A alavanca que move o mundo

Veículo ideal para gerar empregos, inovar, aumentar a produtividade e desenvolver melhores modelos de negócio, o empreendedorismo constitui a defesa mais eficiente contra o status quo, como mostra essa reportagem da revista HSM

Para surpresa de muitos, as estatísticas indicam que mais da metade dos novos empregos, não importa em que lugar do mundo, é gerada por empresas com menos de cinco anos de existência. Ou seja: os empreendedores despontam como os principais criadores de postos de trabalho, os quais, por sua vez, geram riqueza. O produto do trabalho, portanto, constitui o motor do crescimento econômico e do progresso.

Complexo e multifacetado na essência, o empreendedorismo produz mudanças individuais e coletivas que, graças a seu caráter interdependente, modificam o mundo. No livro The Entrepreneurial Imperative (ed. HarperCollins), escrito em 2006, Carl Schramm afirma que a era do “capitalismo pós-industrial” foi superada pela fase do “capitalismo empreendedor”, surgido entre 1985 e 1990.

Schramm, que preside a Ewin Marion Kauffman Foundation, organização de fomento ao empreendedorismo nos Estados Unidos, afirma que esse novo capitalismo tem como expoentes nomes como Bill Gates, Steve Jobs e Michael Dell, paradigmas para praticamente o mundo inteiro.A revolução da tecnologia da informação, por exemplo, que exerceu papel importante no impulso da economia, foi bastante difundida por empreendedores.
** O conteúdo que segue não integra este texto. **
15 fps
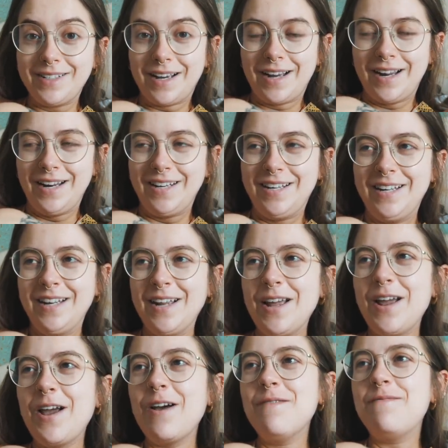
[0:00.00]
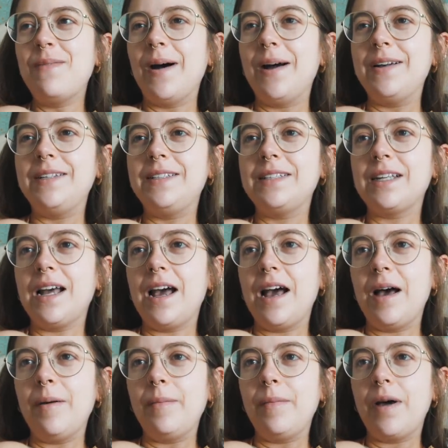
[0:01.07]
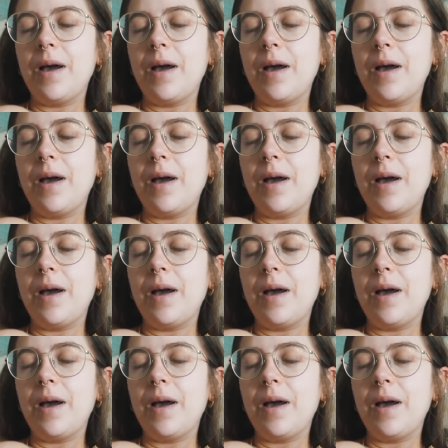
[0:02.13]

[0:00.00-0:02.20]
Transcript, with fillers: tired but um,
O mesmo ocorreu em outros filões de negócios: bastou descobrir uma demanda do mercado para que alguns indivíduos inovadores se dedicassem a atender a ela, criando empresas para oferecer produtos ou serviços novos. Tais iniciativas também resultam em melhoria da produtividade e do padrão de vida das pessoas.

Outros empreendedores (chamados de “replicadores”) dedicam-se a criar e gerir negócios similares aos existentes, a fim de oferecer os bens e serviços de que o mercado precisa. Ambos os tipos de empreendedor deixam claro que as portas da oportunidade econômica estão abertas para quem quiser ousar. Porém, até hoje, ninguém decifrou o mistério do espírito empreendedor, fator de diferenciação entre as pessoas que montam, organizam e administram uma empresa guiadas (entre outros fatores) pelo desejo de ganhar dinheiro, mas cientes do risco de perder todo o investimento.

De onde vem esse otimismo, que permite tomar decisões com base na intuição e antes mesmo de formar uma imagem racional dos dados à disposição? Um caso exemplar é o de Joseph Chamberlain Wilson, que não se icomodou com o fato de a IBM, a Remington Rand, a RCA e a General Electric, entre outras 20 grandes empresas, terem recusado a idéia de Chester Carlson, funcionário dos Bell Labs que, nas horas vagas, desenvolveu um processo de cópia chamado de eletrofotografia.

Em 1946, Wilson, então presidente da Haloid, embrião da Xerox, soube do invento e negociou com Carlson os direitos de comercialização. Nos seis anos seguintes, Wilson investiu mais de US$ 3,5 milhões no desenvolvimento da novidade, que ficaria conhecida como “xerografia”. Mas o ganho para o empreendedor e sua empresa foi imenso, a ponto de fazer da Xerox um dos fenômenos industriais do século 20.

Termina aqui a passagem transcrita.